The usual definition of a covariance operator on $L_2(D)$ is:
$$ C : L_2(D) \to L_2(D), \qquad (C \psi)(x) = \int_D c(x,y) \psi(y) dy \qquad \forall x\in D, ~~\psi \in L_2(D), $$ where $c(x,y): D \times D \to \mathbb{R}$ is the corresponding covariance function. The operator norm is then $$ \|C\|= \sup_{\|\psi\|_{L_2}=1} \sqrt{\int_D \left(\int_D c(x,y)\psi(y) dy\right)^2dx} $$ I am interested in the covariance operator corresponding to a multivariate covariance function. For example in this paper the author describes the multivariate covariance function $K: D \times D \to \mathbb{R}^p \times \mathbb{R}^p$, so now we have a matrix valued covariance function $K(x,y) = [c_{ij} (x,y)]$ where $c_{ij}$ is a univariate covariance function defined as above.
My question is about the operator corresponding to $K$, and the definition of the operator norm. Is it correct to write this as:
$$ C_K: (L_2(D))^p \to (L_2(D))^p, \qquad (C_K \psi)(x) =\int_{D} (K(x,y))^T \psi(y) dy, \qquad \forall x \in D, ~~ \psi \in (L_2(D))^p $$ and $$ \|C_K\|= \sup_{\| \psi \|_{(L_2(D))^p}=1} \sqrt{\int_{D} \left ( \int_{D} (K(x,y))^T\psi(y) dy \right )^2dx} $$
I am also wondering if there are any good references that discuss this setting in more detail.
I think you are just trying to write out the general operator norm in this setting. (I would say that the choice of $p$ for the dimension is unfortunate, since it too much reminds $L_p(D)$. I will call it by $n$ from now on.)
In your univariate case, your concrete formula is just $$ \|C\| = \sup_{\|\psi\|_{L_2(D)} = 1} \|C\psi\|_{L_2(D)}. $$ Therefore in the multivariate case, the norm should be $$ \|C_K\| = \sup_{\|\psi\|_{L_2(D)^n} = 1} \|C_K\psi\|_{L_2(D)^n}. $$
So it all boils down to how you define your norm on $L_2(D)^n$. The norm on $L_2(D)^n$ comes from $L_2(D)$, just like a norm on ${\mathbb R}^n$ comes from the absolute value norm $|\cdot|$ on ${\mathbb R}$. You can do $L^1, L^\infty$ or $L^2$, and they are all equivalent.

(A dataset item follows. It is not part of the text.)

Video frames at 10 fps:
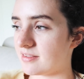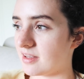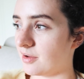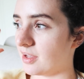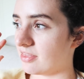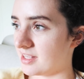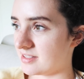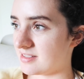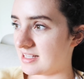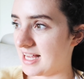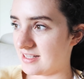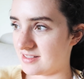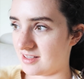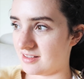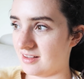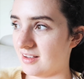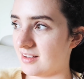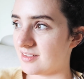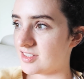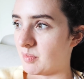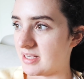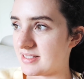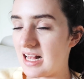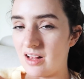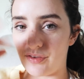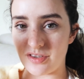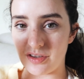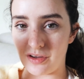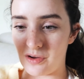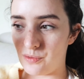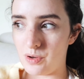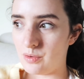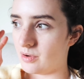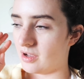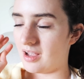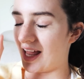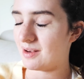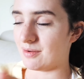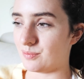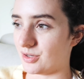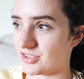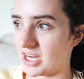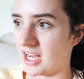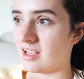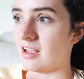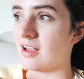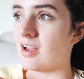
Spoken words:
So this is the lesson to myself and to you, who, anyone watching,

So you can define the norm of $\psi = (\psi_1,\dots, \psi_n)\in L_2(D)^n$ as any of the following \begin{gather*} \sum_{i=1}^n \|\psi_i\|_{L_2(D)} = \sum_{i=1}^n \sqrt{\int_D \psi_i^2(x)\,dx},\\ \sqrt{\sum_{i=1}^n \|\psi_i\|^2_{L_2(D)}} = \sqrt{\sum_{i=1}^n \int_D \psi_i^2(x)\,dx},\\ \max_{1\leq i\leq n} \|\psi_i\|_{L_2(D)} = \max_{1\leq i\leq n} \sqrt{\int_D \psi_i^2(x)\,dx}. \end{gather*}
So pick any of these, you have a version of $\|C_K\|$ defined. (Again, they are all equivalent norms.) Say for the $L^2$, i.e. Euclidean norm, we have concretely \begin{align*} \|C_K\| &= \sup_{\|\psi\|_{L_2(D)^n} = 1} \|C_K\psi\|_{L_2(D)^n}\\ &= \sup_{\sum_{i=1}^n \int_D \psi_i^2(x)\,dx = 1} \sqrt{ \sum_{i=1}^n \int_D \Big(\int_D \sum_{j=1}^n c_{ij}(x, y)\psi_j(y) \,dy\Big)^2 \,dx}. \end{align*}
I think the relevant reading is product norm, but more importantly what type of function $c(x, y)$ would define such a map (not discussed in this question).